There has always been a mystery surrounding Santa's stomach. A lightweight inflatable pouch, made especially for such a purpose, can be ordered from New York, mine didn't arrive in time. I have to rely on tradition. I use a half-filled floor pillow my girlfriend, Barbara, made for me. (She is also the manager of the Santa Studio, and the person that hired me), tied on with some straps from my backpack. A pillow takes longer to get the right shape when dressing, but it looks good since I spend most of my time sitting.

I can look plump, shake freely and be jolly, but I can't get out three "Ho's" in a row. I can repeat all the lines except the cliche laugh. "Ho, Ho," I can say with ease; it's the third I trip up on.
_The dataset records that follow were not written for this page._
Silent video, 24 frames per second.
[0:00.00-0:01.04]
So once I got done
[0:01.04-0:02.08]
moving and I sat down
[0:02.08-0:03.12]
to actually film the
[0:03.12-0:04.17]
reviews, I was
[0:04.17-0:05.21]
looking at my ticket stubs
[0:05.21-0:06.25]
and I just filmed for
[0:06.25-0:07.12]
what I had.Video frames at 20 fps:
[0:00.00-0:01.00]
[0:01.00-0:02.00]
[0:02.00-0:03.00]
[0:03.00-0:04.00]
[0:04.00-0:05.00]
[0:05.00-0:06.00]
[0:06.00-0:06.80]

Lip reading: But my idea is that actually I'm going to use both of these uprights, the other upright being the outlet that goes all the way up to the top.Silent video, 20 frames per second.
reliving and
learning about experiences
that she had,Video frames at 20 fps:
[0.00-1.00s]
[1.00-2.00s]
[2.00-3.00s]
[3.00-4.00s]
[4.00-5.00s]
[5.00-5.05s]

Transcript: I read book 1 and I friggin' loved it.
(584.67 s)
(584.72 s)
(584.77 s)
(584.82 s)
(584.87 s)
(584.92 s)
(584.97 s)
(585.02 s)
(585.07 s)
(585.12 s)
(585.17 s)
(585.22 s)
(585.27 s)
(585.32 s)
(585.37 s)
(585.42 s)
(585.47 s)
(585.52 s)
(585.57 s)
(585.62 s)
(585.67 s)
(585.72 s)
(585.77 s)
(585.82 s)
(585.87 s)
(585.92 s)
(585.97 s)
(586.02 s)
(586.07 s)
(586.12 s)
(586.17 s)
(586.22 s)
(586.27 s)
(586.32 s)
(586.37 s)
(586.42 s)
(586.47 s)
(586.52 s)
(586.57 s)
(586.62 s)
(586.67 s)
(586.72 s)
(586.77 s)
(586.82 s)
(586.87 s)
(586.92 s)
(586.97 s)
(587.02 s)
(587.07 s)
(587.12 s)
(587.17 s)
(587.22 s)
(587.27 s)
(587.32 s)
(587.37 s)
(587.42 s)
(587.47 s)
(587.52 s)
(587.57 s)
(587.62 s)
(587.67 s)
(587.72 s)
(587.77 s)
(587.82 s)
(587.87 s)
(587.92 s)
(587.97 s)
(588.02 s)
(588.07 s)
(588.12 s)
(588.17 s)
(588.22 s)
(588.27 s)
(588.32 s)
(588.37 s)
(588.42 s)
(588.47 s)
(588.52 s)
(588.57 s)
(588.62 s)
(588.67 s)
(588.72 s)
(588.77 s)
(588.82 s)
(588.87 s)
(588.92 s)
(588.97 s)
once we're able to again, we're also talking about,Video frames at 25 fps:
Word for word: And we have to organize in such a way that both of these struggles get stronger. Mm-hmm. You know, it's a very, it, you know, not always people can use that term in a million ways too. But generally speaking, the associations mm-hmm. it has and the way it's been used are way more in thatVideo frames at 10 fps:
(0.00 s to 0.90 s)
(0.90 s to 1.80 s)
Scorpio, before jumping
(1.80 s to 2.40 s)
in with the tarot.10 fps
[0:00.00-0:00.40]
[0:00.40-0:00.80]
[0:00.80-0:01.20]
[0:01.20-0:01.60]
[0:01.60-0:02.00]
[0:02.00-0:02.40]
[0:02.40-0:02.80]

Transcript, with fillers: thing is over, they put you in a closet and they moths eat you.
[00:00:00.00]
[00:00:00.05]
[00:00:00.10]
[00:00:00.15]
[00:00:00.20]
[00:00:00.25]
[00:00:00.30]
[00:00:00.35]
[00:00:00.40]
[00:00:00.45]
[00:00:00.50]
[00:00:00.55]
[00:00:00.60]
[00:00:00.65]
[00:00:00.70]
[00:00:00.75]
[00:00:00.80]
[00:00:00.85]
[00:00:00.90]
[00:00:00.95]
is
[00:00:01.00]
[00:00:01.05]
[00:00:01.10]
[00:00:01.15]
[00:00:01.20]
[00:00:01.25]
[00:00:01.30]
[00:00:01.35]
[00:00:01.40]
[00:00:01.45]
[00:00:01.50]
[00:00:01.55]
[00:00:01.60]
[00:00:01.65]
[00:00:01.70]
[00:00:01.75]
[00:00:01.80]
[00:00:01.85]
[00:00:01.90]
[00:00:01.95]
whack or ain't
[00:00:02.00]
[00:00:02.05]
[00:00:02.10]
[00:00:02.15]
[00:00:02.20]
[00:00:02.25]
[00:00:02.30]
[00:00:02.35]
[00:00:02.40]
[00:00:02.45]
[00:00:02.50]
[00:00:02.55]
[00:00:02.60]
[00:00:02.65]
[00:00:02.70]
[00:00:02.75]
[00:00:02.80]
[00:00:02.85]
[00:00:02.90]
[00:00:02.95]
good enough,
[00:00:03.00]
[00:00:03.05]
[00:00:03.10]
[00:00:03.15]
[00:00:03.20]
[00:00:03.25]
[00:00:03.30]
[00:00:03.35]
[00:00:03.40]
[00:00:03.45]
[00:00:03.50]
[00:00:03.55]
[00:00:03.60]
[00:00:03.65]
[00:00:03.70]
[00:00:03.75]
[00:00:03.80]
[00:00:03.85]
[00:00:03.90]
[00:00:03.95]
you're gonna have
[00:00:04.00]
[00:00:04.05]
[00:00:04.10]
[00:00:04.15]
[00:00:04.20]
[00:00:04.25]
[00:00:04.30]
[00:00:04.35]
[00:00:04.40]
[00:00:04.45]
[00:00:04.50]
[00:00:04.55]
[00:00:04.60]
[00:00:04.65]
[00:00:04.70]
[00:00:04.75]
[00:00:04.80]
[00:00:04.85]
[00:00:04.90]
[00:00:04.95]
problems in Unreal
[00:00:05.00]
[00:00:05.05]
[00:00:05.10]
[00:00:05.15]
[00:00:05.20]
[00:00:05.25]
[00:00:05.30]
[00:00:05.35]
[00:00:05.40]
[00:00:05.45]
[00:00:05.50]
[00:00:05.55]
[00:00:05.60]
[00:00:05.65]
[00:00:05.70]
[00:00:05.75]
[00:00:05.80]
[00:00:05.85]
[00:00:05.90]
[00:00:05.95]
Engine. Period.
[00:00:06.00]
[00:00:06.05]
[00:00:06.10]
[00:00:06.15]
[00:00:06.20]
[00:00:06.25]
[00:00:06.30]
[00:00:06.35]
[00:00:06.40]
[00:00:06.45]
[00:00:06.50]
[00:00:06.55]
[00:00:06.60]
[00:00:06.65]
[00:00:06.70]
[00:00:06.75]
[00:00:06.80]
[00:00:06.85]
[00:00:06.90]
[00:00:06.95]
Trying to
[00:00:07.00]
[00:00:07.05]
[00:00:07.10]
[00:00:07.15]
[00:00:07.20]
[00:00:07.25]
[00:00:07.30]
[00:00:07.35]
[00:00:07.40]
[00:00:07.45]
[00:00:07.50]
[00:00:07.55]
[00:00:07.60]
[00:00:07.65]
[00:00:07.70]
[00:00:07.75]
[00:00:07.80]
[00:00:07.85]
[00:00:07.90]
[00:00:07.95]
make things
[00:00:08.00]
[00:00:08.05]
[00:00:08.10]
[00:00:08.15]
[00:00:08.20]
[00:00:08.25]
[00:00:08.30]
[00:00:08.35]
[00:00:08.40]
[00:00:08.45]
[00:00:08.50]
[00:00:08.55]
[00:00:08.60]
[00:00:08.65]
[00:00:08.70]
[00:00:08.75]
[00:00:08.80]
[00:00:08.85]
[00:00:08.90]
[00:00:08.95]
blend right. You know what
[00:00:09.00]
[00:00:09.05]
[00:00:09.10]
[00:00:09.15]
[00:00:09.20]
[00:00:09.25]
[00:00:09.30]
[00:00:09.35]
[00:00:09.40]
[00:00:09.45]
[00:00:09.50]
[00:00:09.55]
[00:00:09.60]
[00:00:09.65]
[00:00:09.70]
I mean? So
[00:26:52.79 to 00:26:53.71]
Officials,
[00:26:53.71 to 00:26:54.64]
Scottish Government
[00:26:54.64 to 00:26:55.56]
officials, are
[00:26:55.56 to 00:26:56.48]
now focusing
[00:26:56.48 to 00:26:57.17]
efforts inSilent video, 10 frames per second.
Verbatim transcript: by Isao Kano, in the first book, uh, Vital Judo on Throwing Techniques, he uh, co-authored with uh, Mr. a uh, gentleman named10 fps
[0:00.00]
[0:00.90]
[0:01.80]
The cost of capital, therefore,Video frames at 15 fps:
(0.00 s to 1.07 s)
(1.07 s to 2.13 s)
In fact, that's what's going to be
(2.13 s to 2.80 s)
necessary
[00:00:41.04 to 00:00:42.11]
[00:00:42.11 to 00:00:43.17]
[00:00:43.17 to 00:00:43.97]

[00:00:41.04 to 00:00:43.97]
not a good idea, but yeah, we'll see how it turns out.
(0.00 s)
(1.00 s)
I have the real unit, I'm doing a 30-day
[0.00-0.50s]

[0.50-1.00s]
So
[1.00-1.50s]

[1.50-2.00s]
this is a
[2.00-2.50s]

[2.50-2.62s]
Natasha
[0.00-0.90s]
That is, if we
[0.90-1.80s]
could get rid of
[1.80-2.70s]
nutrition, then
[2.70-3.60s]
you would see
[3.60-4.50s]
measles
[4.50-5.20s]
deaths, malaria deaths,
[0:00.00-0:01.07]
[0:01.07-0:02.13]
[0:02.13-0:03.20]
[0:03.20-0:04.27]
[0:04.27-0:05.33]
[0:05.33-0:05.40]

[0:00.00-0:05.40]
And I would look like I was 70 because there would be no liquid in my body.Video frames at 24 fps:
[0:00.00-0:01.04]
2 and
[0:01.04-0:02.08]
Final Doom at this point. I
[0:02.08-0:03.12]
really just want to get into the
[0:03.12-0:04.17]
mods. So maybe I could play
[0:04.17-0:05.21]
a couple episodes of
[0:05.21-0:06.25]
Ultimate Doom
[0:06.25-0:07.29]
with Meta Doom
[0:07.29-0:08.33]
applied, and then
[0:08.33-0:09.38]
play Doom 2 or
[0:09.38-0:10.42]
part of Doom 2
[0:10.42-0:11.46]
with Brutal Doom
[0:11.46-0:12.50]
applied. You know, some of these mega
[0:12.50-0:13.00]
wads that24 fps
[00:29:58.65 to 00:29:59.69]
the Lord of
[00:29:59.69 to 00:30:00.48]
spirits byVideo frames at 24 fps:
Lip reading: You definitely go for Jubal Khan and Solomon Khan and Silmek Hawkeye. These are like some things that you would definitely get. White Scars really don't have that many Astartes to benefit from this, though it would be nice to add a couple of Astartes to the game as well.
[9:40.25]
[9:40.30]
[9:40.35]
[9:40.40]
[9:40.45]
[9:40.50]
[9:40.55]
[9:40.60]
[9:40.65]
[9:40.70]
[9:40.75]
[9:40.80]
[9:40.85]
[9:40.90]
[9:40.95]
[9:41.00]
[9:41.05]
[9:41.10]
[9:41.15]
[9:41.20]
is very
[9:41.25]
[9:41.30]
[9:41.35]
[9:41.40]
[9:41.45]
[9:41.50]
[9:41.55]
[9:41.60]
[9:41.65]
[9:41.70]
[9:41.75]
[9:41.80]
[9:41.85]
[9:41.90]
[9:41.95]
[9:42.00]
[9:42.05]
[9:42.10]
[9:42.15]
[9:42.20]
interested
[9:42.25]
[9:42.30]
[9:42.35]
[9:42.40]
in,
I don't want to sound phony to the children, they are a hard audience, rather critical, in fact. My vocal interpretation is based loosely on the Nigel Bruce/Dr. Watson character. A kindly, bumbling yet knowing should with a lot of mumbles and chuckles. Pure acting technique is required to remain jolly after eight hours of kids (as many as 300 a day) and eight hours of strobe-light flashes from a camera nine feet away.

  • A wink of his eye and a twist of his head
  • soon gave me to know I had nothing to dread.

About 30 percent of the chidlren brought in to visit Santa scream bloody murder. The kids have no idea what's going on. Santa Claus is five times their size, his only recognizable human parts are his eyes, and the parents are in on the conspiracy to place the child on Santa's lap. The poor child has no one to turn to in his time of need; so he cries and cries, until a Santa's helper suggests that the kid come back later, much later. Parents should prepare their children for this traumatic experience with discussion, not just description. The only solution to tears is pure bribery, and I have a box of candy canes ever ready by my side.

  • But I heard him exclaim, 'ere he drove out of sight,
  • "Happy Christmas to all, and to all a good night!"

Santa Claus is the hardest acting job I've ever done; the real problem, however, I couldn't figure out for the longest time. Each day I see the faith, hope, and love that only a child can know. Adults cannot undermine this belief in Santa Claus; it is a child's God-given right. The necessity to believe in something has been with mankind throughout the ages. Faith is the spark that starts the fire going, day in and day out. Hen finally, I realized the trouble. Even though I daily masquerade as Santa Claus, I'm starting to believe in Santa Claus, myself. I can see through the public relations, the gimmicks, the trickery, the fake beard, the phony padding, and the stereotype costume of an old toymaker that lives at the North Pole and once a year spreads joy throughout the world. All the children on earth can't be wrong, could they? Besides Santa does look like a living master, a sort of Maharishi Claus Yogi, preaching peace on earth and goodwill to men. That's something we all can believe in; remember, Christmas is not just for children, it's for everyone. And so is Santa Claus.